• **Assigned task**
Set down the data below without change, skipping the pictures it holds.

• **Source data**
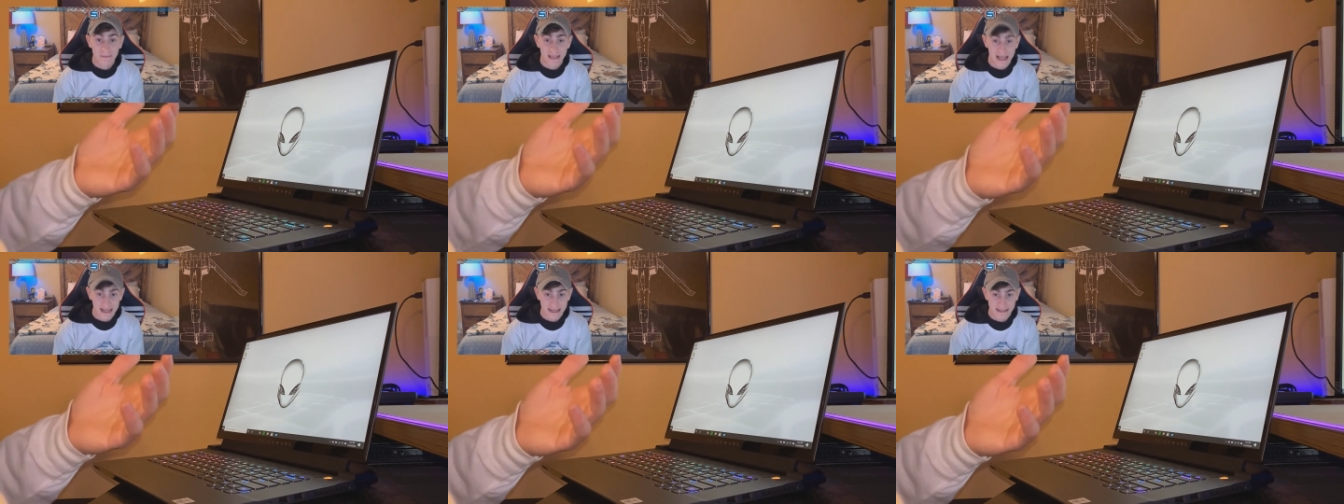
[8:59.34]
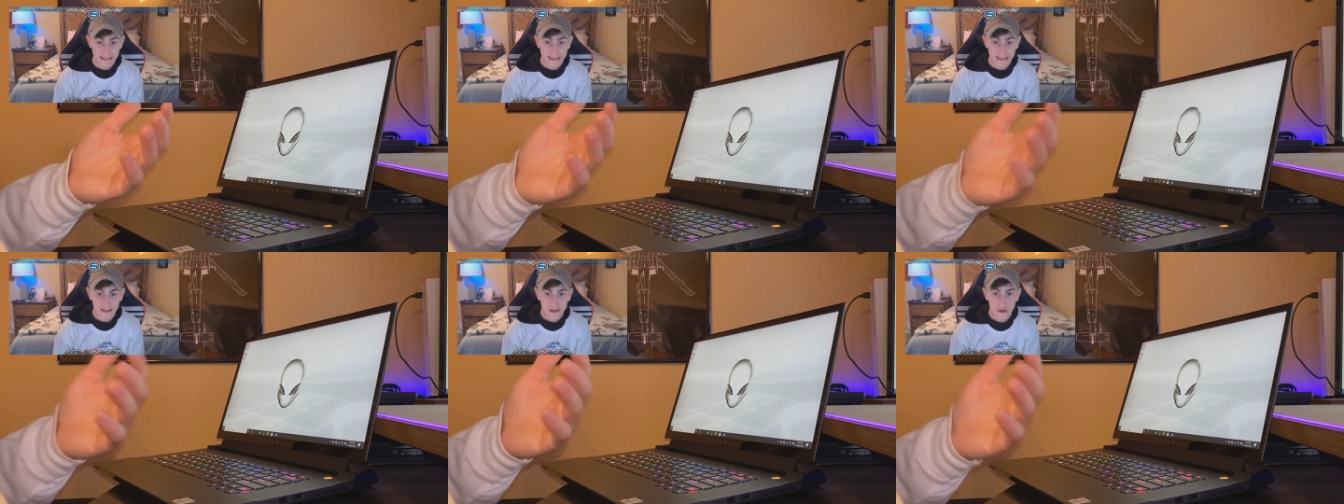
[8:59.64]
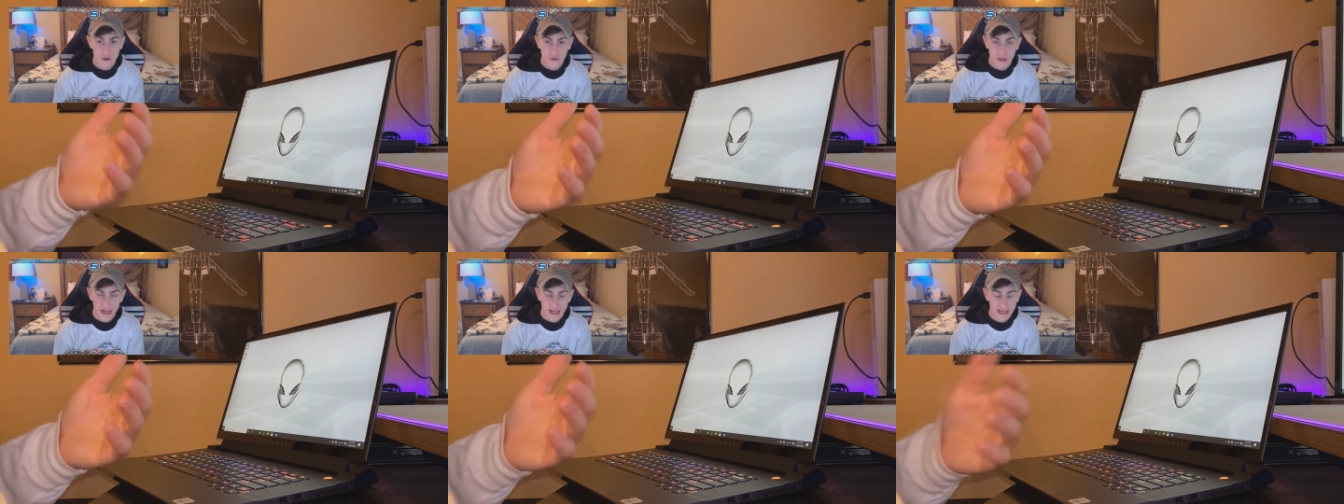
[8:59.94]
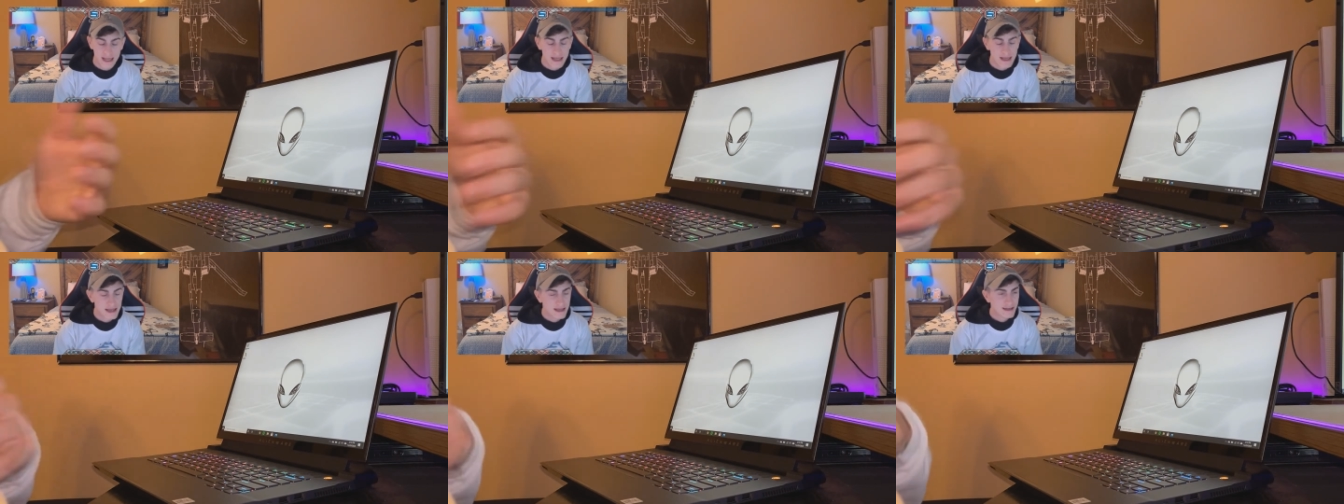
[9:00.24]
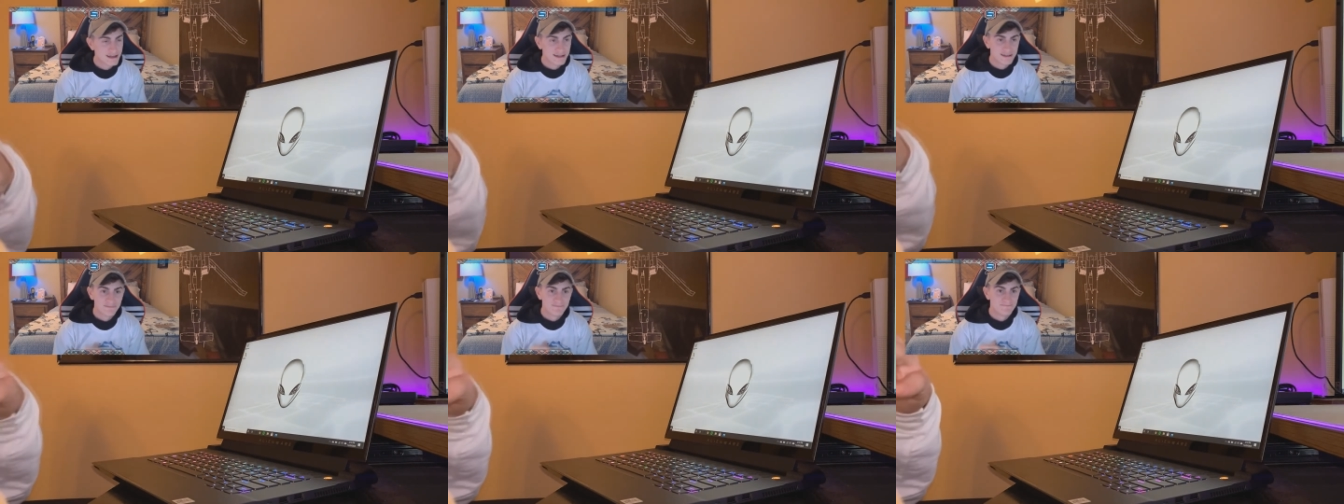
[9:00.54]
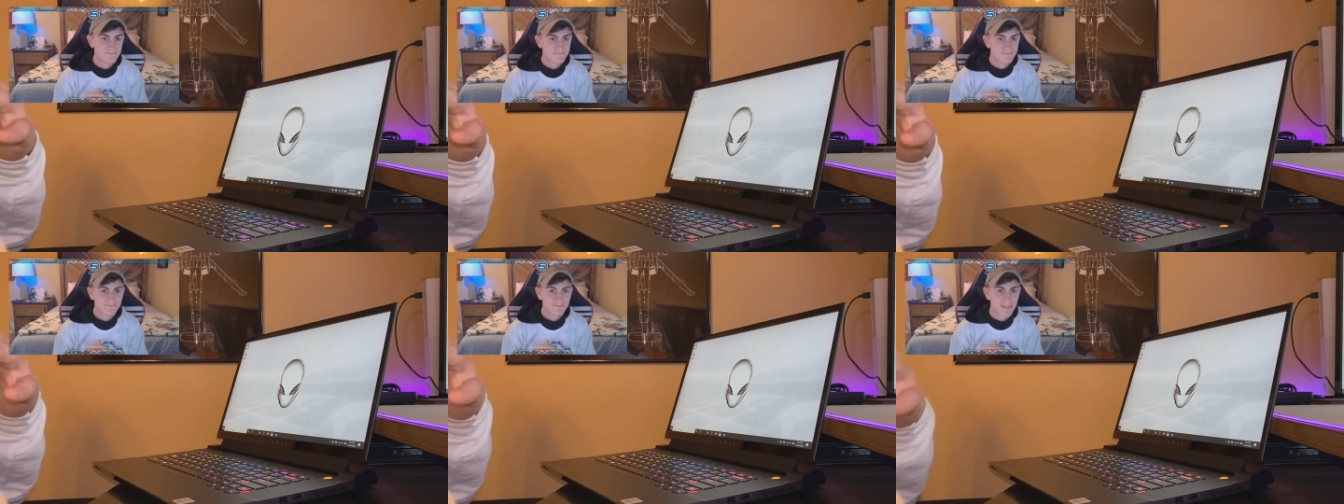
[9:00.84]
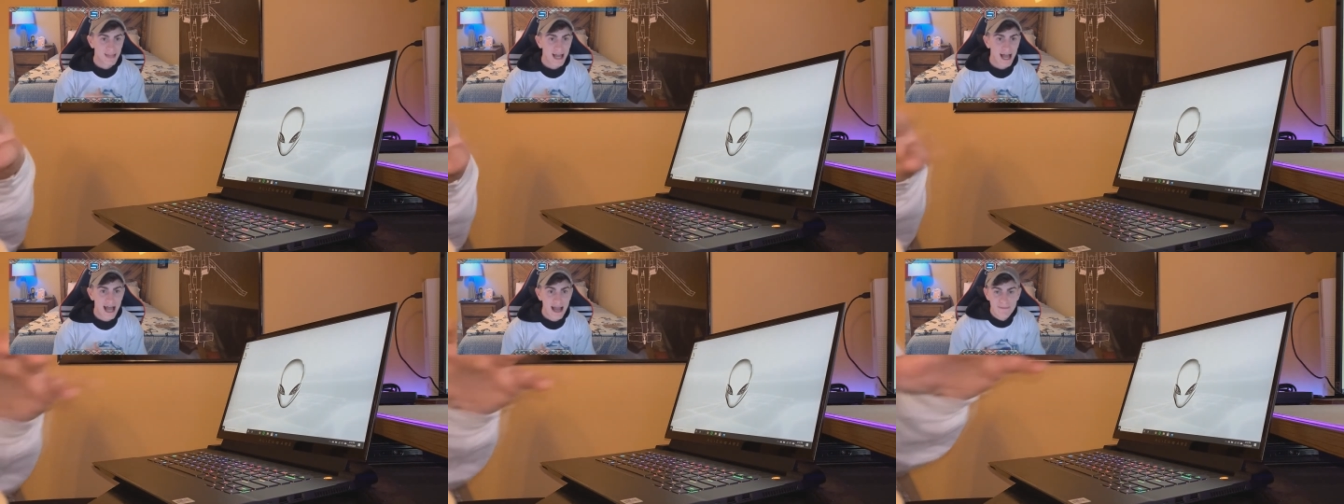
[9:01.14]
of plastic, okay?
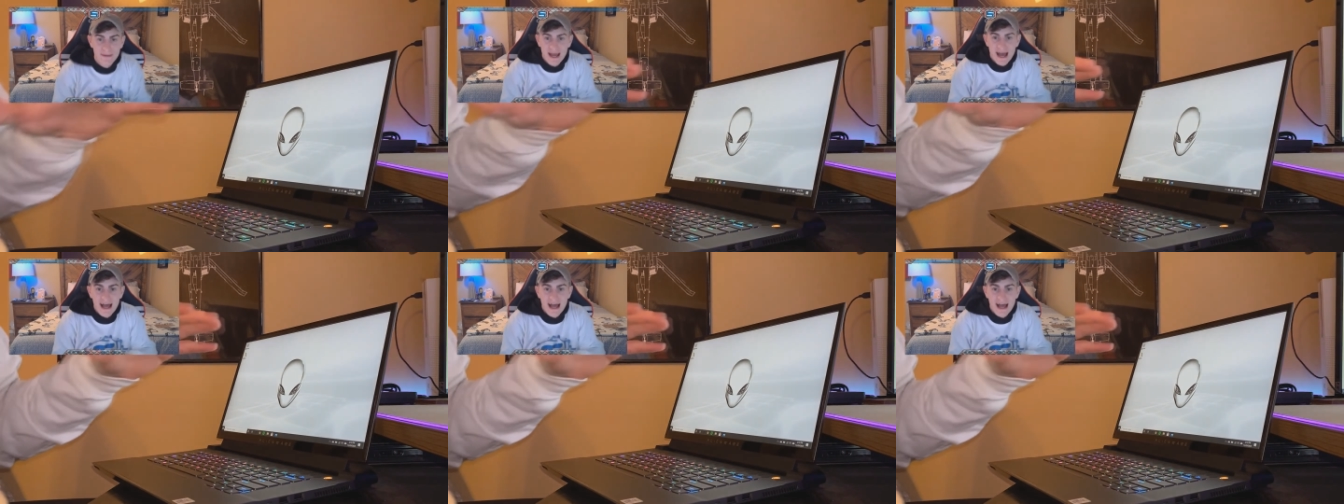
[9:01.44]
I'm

• **Task solution**
[8:59.34]
[8:59.64]
[8:59.94]
[9:00.24]
[9:00.54]
[9:00.84]
[9:01.14]
of plastic, okay?
[9:01.44]
I'm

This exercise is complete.